Dia menerangkan, nama Soto Bangkong berasal dari bahasa Jawa. Di mana Bangkong berarti kodok. Tapi, Soto Bangkong bukanlah dibuat dari daging kodok. Soto ini disebut bangkong karena pertama kali berjualan berada di kawasan Bangkong.
Benny menceritakan saat membuka usaha di kawasan Bangkong, Pak Karno belum menyematkan nama untuk soto buatannya. Pembeli hanya mengenal soto Pak Karno.
Akhirnya ada pembeli yang menyarankan untuk memberi nama Soto Bangkong. "Pembeli ada yang bilang, bagaimana kalau dikasih nama Soto Bangkong, akhirnya Bapak ngasih nama itu. Jadi nama Soto Bangkong ini berasal dari pelanggan Bapak," kenang pria yang hobi otomotif tersebut.
Soto Bangkong merupakan soto ayam berkuah bening kecokelatan dengan isian terdiri dari suwiran ayam, bihun, dan toge. Kaldu dan potongan daging ayam kampung membuat rasa soto ini gurih dengan bawang putih goreng yang aromanya khas mengundang selera makan.
Soto ini disajikan menggunakan mangkuk khusus, dimakan bersama sate kerang, usus, tempe goreng, telur puyuh, dan perkedel. Makin sedap bila ditambah sambal, perasan jeruk nipis dan kecap manis. "Kecapnya kita buat sendiri khusus untuk Soto Bangkong. Sehingga rasanya khas berbeda dengan soto lain," imbuh Benny, yang merupakan putra bungsu Pak Karno, saat kunjungan Jelajah Gizi 2018, Nutricia Sarihusada.

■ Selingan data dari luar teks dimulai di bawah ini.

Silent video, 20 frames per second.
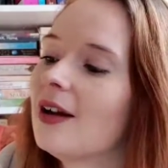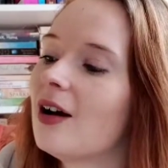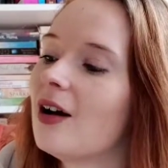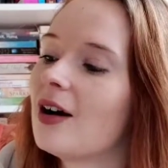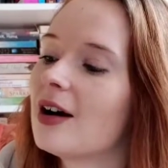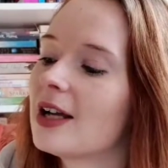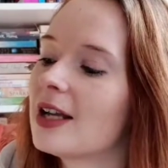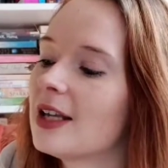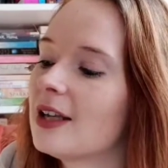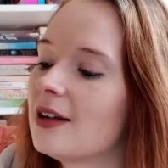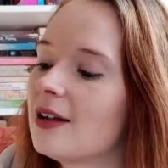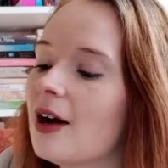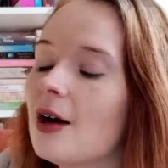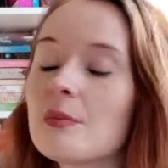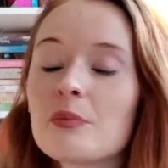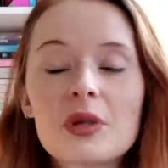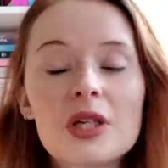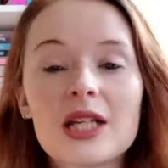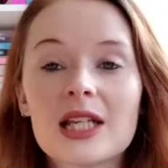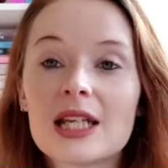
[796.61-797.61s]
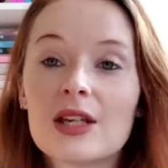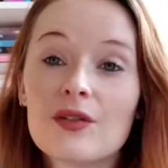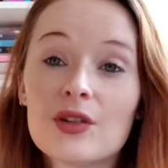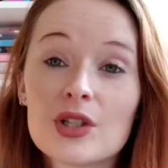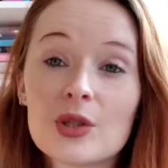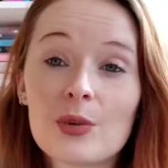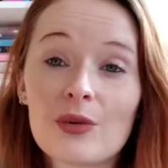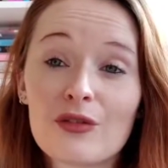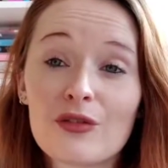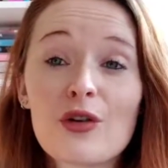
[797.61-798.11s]
I'm going to give
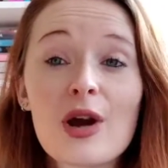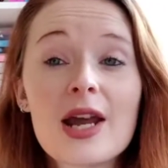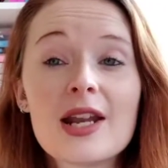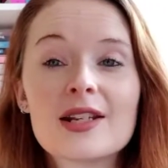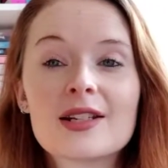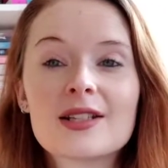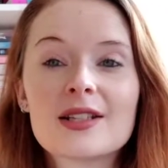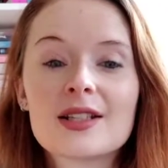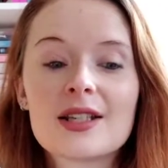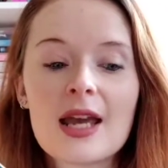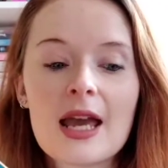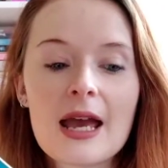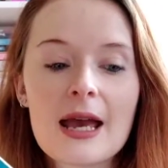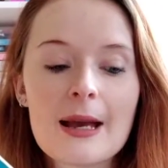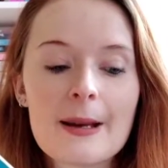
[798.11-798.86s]
it to a friend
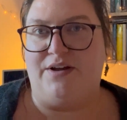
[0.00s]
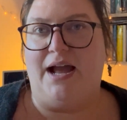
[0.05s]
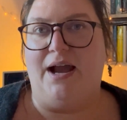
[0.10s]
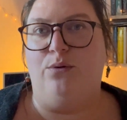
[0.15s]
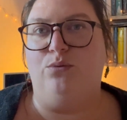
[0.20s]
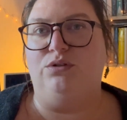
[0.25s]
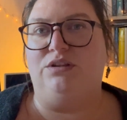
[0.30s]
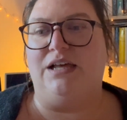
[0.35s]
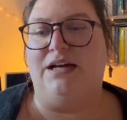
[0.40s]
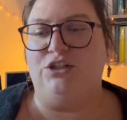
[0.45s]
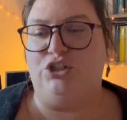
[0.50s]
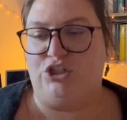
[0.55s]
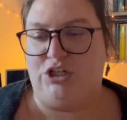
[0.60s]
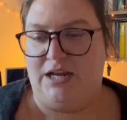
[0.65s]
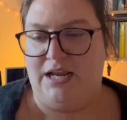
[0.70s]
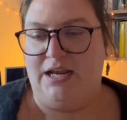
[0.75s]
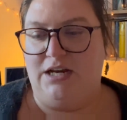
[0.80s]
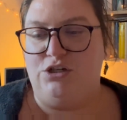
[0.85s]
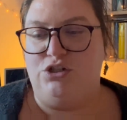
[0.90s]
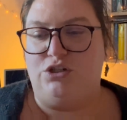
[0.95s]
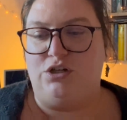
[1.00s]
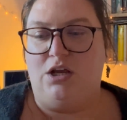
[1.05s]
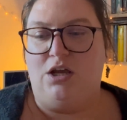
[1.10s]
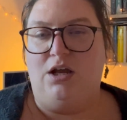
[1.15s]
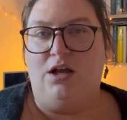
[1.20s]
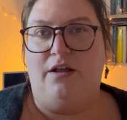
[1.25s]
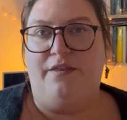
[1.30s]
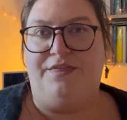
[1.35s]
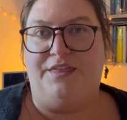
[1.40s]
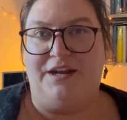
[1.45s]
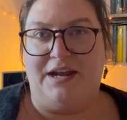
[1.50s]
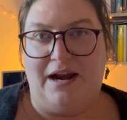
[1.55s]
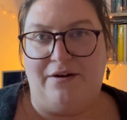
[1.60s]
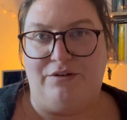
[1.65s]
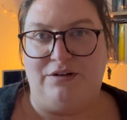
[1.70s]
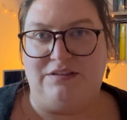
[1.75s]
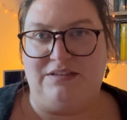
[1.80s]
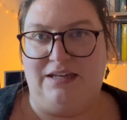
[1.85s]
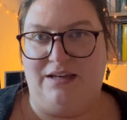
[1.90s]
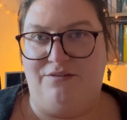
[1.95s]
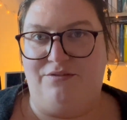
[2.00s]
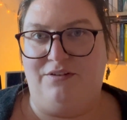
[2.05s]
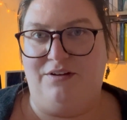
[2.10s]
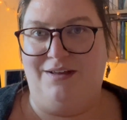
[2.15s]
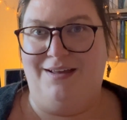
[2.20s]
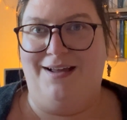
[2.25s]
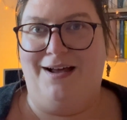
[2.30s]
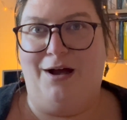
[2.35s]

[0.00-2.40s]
How would that change the narrative?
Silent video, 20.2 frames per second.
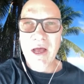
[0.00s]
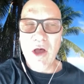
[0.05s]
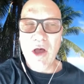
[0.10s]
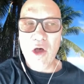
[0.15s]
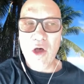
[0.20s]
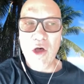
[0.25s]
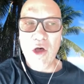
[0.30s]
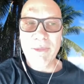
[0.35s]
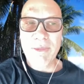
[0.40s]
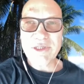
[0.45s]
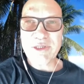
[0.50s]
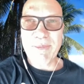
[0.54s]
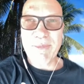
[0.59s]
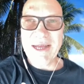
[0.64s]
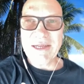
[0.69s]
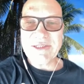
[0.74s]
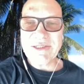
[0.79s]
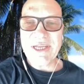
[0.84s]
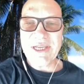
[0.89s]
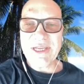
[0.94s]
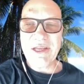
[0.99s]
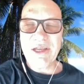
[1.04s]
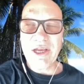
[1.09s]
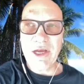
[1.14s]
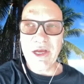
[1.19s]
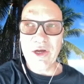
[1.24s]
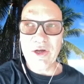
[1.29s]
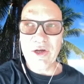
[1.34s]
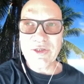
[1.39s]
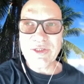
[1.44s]
almost about 10
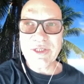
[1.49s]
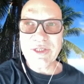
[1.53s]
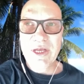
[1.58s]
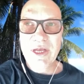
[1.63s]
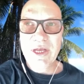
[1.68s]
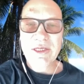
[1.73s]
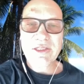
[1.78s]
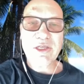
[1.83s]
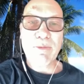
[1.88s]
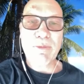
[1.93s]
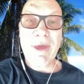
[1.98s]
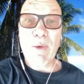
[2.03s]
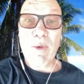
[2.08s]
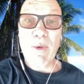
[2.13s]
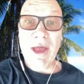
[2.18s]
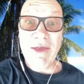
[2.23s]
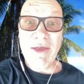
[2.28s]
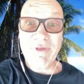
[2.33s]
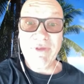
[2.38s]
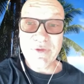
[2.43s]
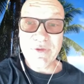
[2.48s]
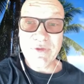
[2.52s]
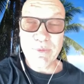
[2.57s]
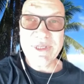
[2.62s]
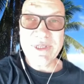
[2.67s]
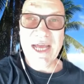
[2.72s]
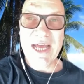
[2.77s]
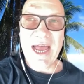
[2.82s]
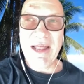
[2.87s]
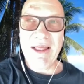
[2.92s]
years. So my wife is
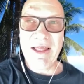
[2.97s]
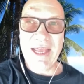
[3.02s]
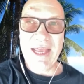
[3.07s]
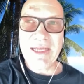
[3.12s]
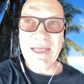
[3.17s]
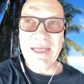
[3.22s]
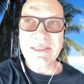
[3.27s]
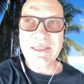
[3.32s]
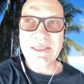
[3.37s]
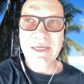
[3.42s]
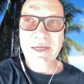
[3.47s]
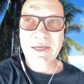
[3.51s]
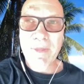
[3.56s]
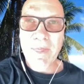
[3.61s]
from Thailand,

Tak heran, Soto Bangkong selalu ramai diburu meskipun sudah puluhan tahun dan menjadi kuliner legendaris Kota Semarang. Bahkan Soto Bangkong berkembang cabangnya hingga Jakarta.
"Untuk bumbu tidak ada rahasia, sama dengan soto lain. Bahkan karyawan boleh membuka usaha sendiri. Bapak saya bilang ini adalah tempat belajar. Tapi, syaratnya jangan memakai nama Soto Bangkong. Yang boleh membuka Soto Bangkong adalah pewaris langsung," tandasnya.